[PROVIDED INFORMATION]:
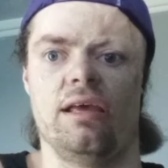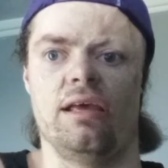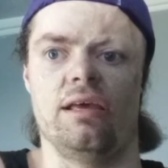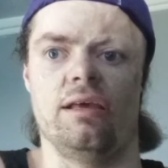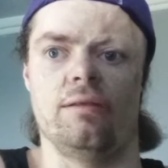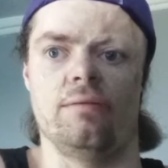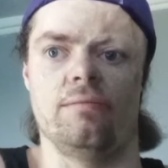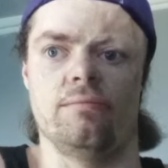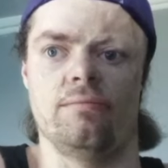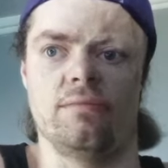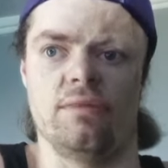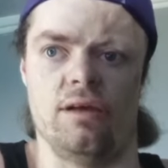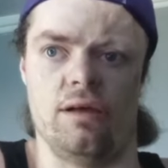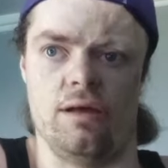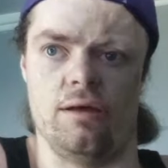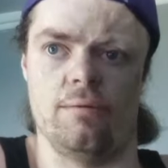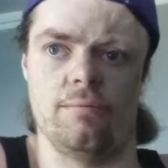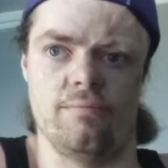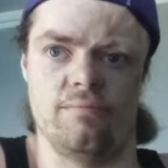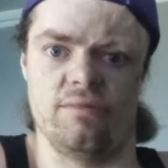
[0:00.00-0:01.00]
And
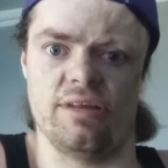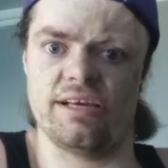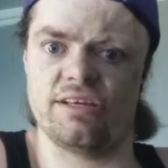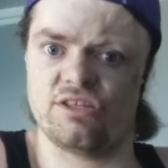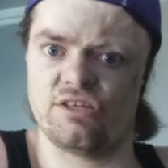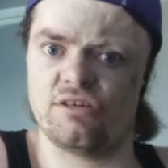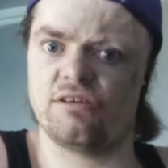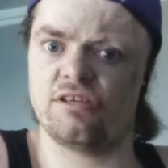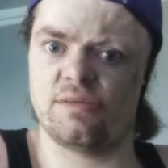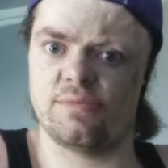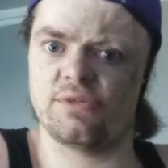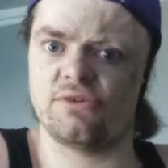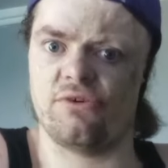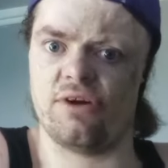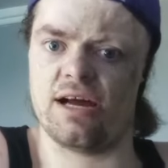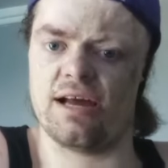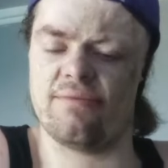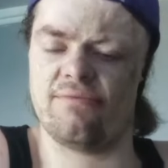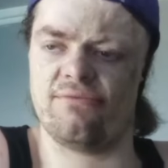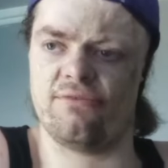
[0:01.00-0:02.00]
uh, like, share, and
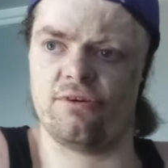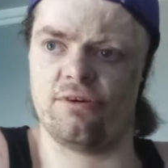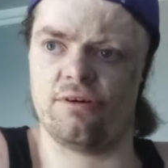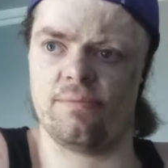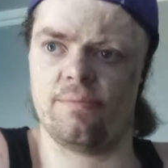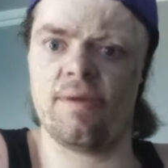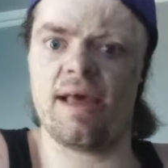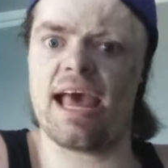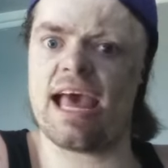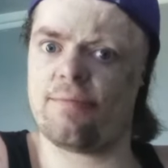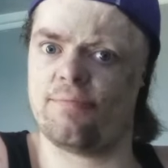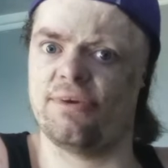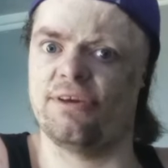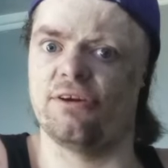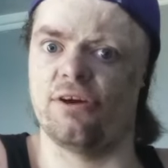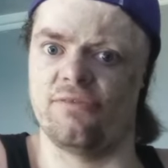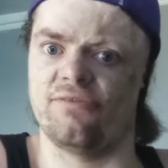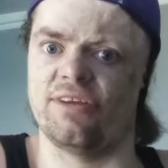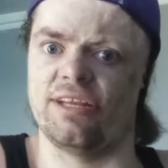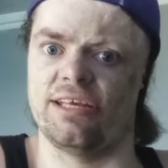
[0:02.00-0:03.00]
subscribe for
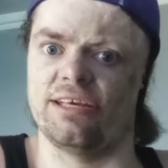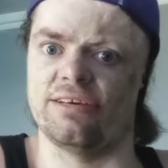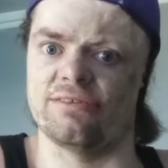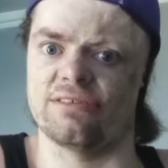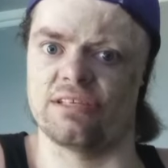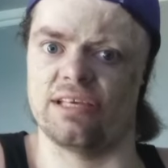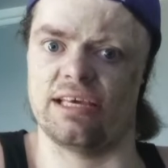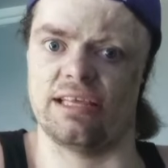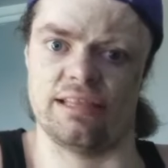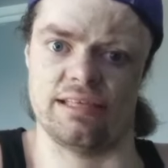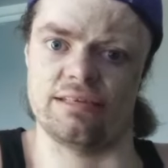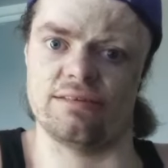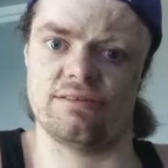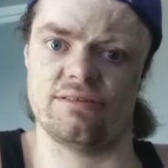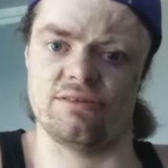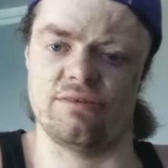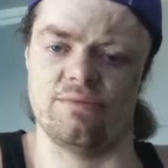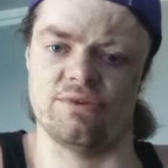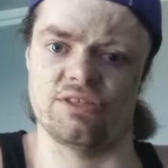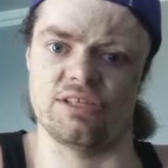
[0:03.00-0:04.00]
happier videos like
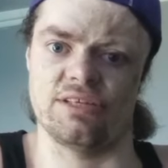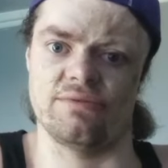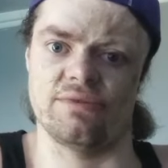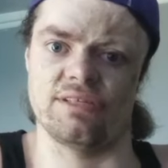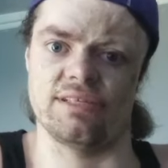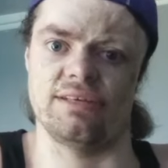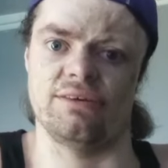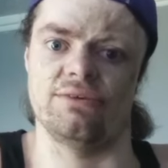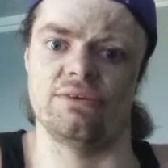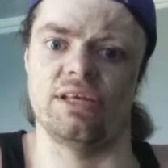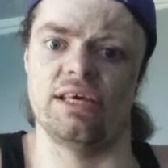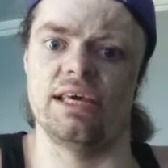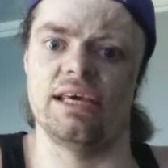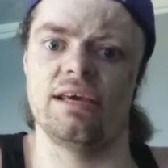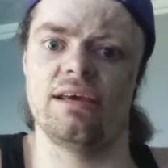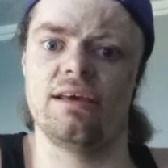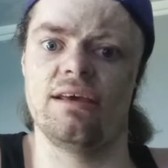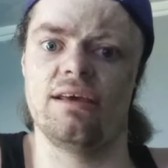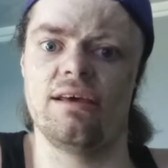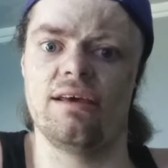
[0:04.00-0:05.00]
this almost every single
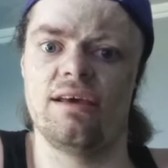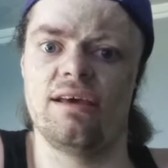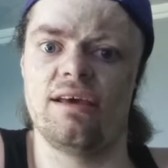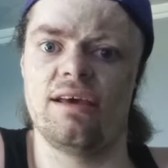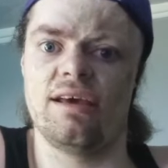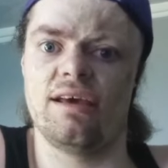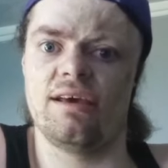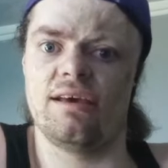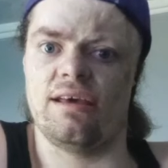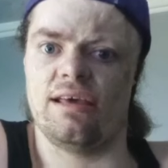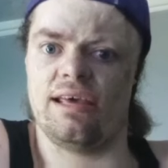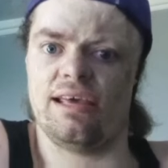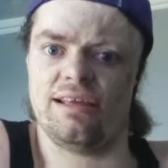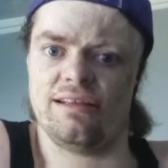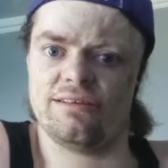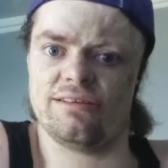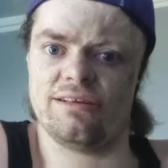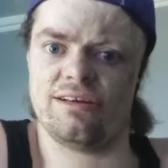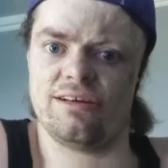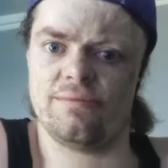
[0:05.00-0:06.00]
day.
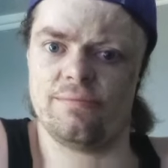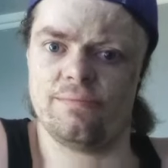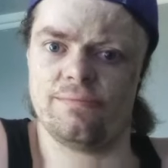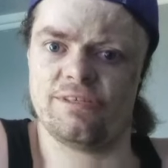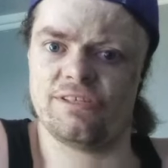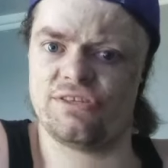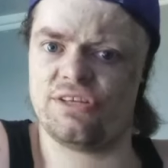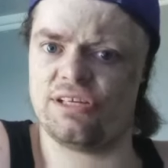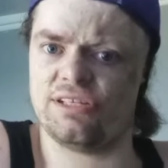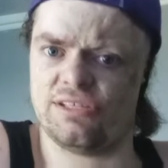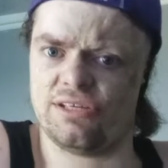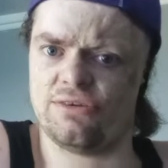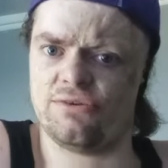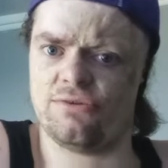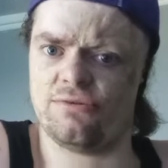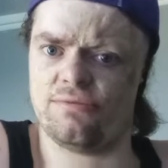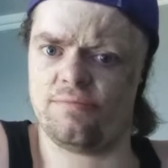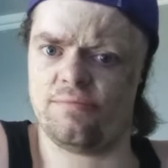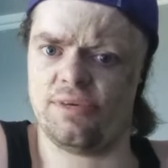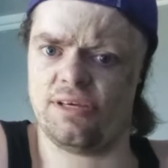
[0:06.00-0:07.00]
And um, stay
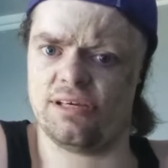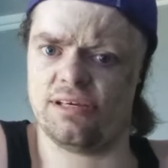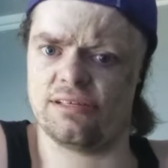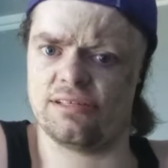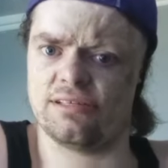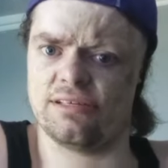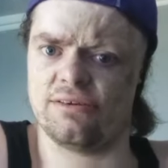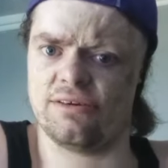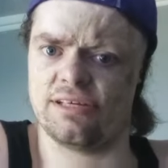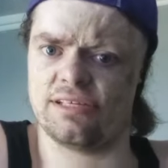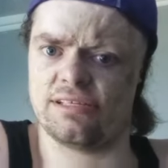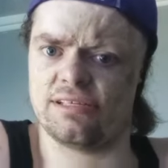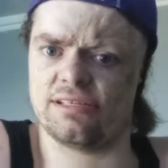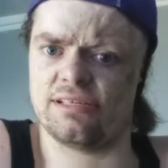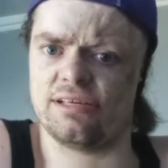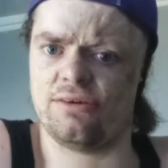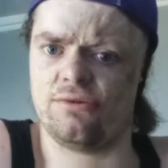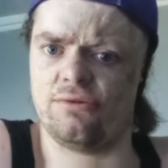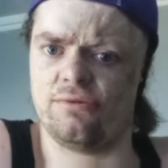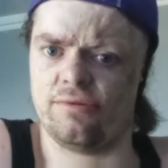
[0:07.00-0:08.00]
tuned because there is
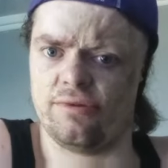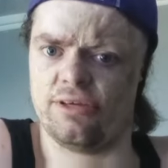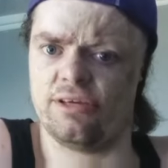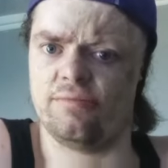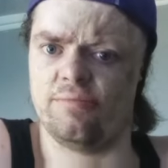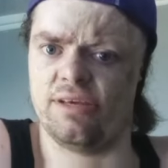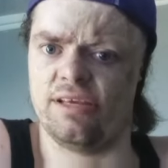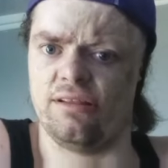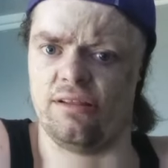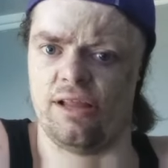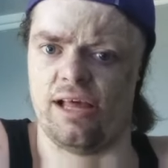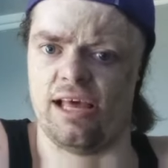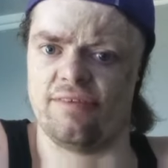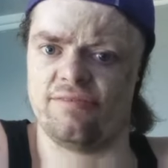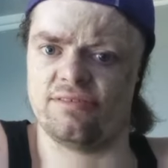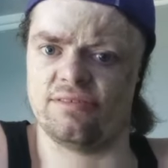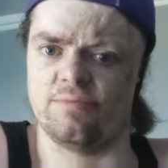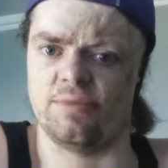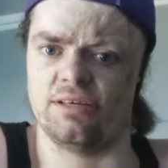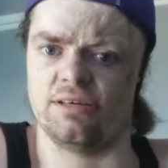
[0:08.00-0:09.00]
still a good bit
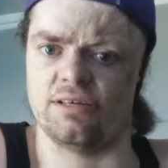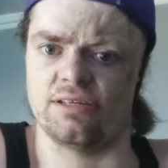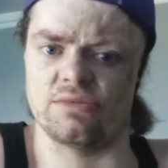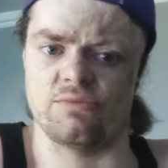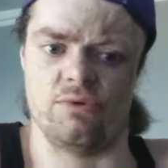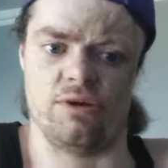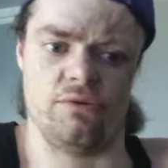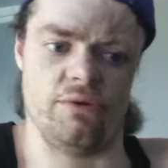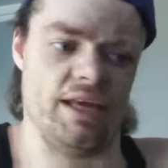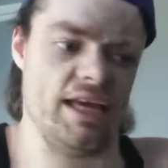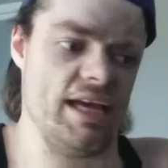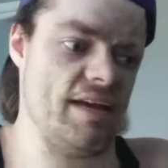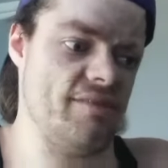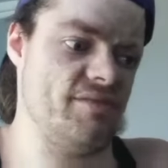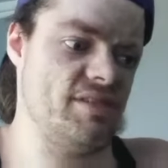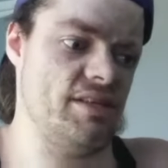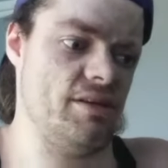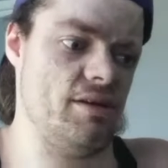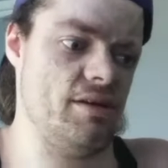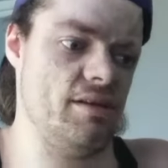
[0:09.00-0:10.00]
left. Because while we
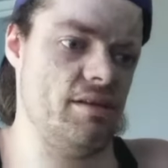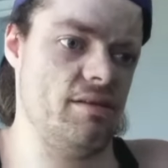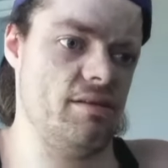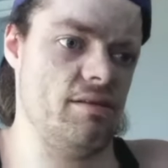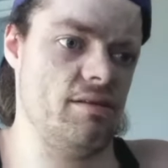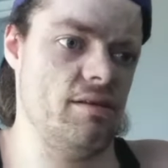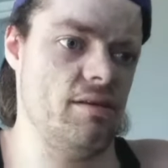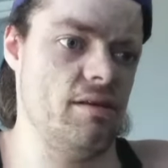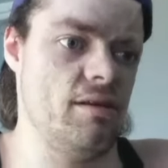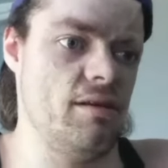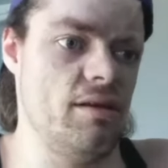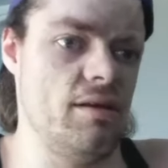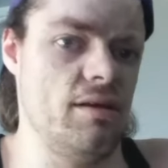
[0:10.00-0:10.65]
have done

==

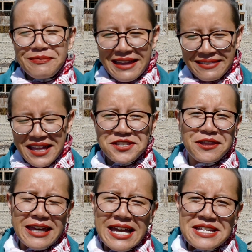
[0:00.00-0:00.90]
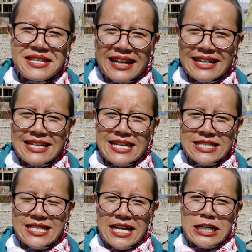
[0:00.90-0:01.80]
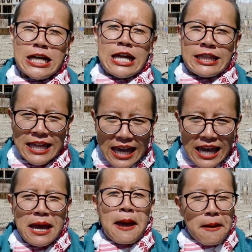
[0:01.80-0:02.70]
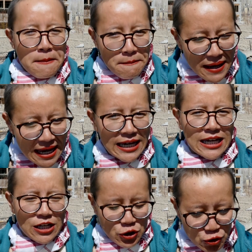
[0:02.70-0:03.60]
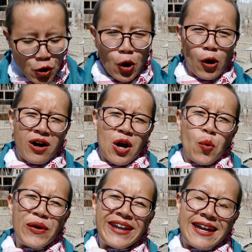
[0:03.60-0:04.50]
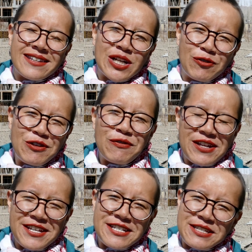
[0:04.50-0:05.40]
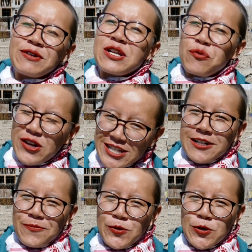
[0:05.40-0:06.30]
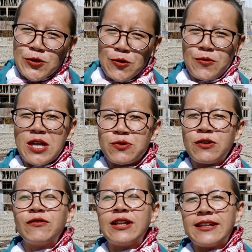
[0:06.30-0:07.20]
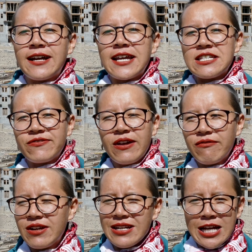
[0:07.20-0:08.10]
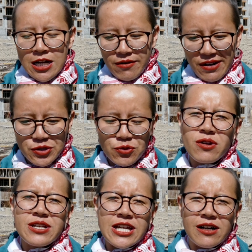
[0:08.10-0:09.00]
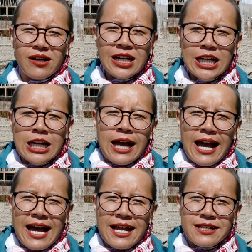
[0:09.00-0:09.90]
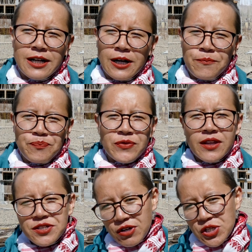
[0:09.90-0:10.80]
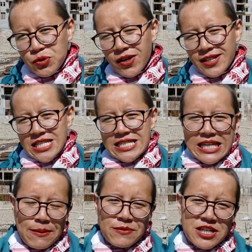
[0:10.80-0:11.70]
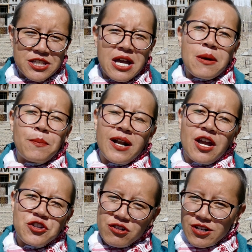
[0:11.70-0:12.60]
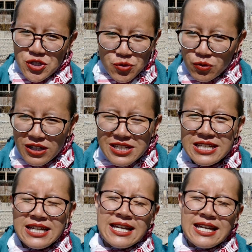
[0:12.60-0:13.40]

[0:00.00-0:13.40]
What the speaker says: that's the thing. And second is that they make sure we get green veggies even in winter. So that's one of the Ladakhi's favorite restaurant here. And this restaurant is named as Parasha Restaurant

[WHAT YOU HAVE TO DO]: Go back to the lines above and output, exactly as they stand, the ones from the line containing "[0:07.20-0:08.10]" to the line containing "What the speaker". Leave all pictures behind.

[SOLUTION TO THIS TASK]:
[0:07.20-0:08.10]
[0:08.10-0:09.00]
[0:09.00-0:09.90]
[0:09.90-0:10.80]
[0:10.80-0:11.70]
[0:11.70-0:12.60]
[0:12.60-0:13.40]

[0:00.00-0:13.40]
What the speaker says: that's the thing. And second is that they make sure we get green veggies even in winter. So that's one of the Ladakhi's favorite restaurant here. And this restaurant is named as Parasha Restaurant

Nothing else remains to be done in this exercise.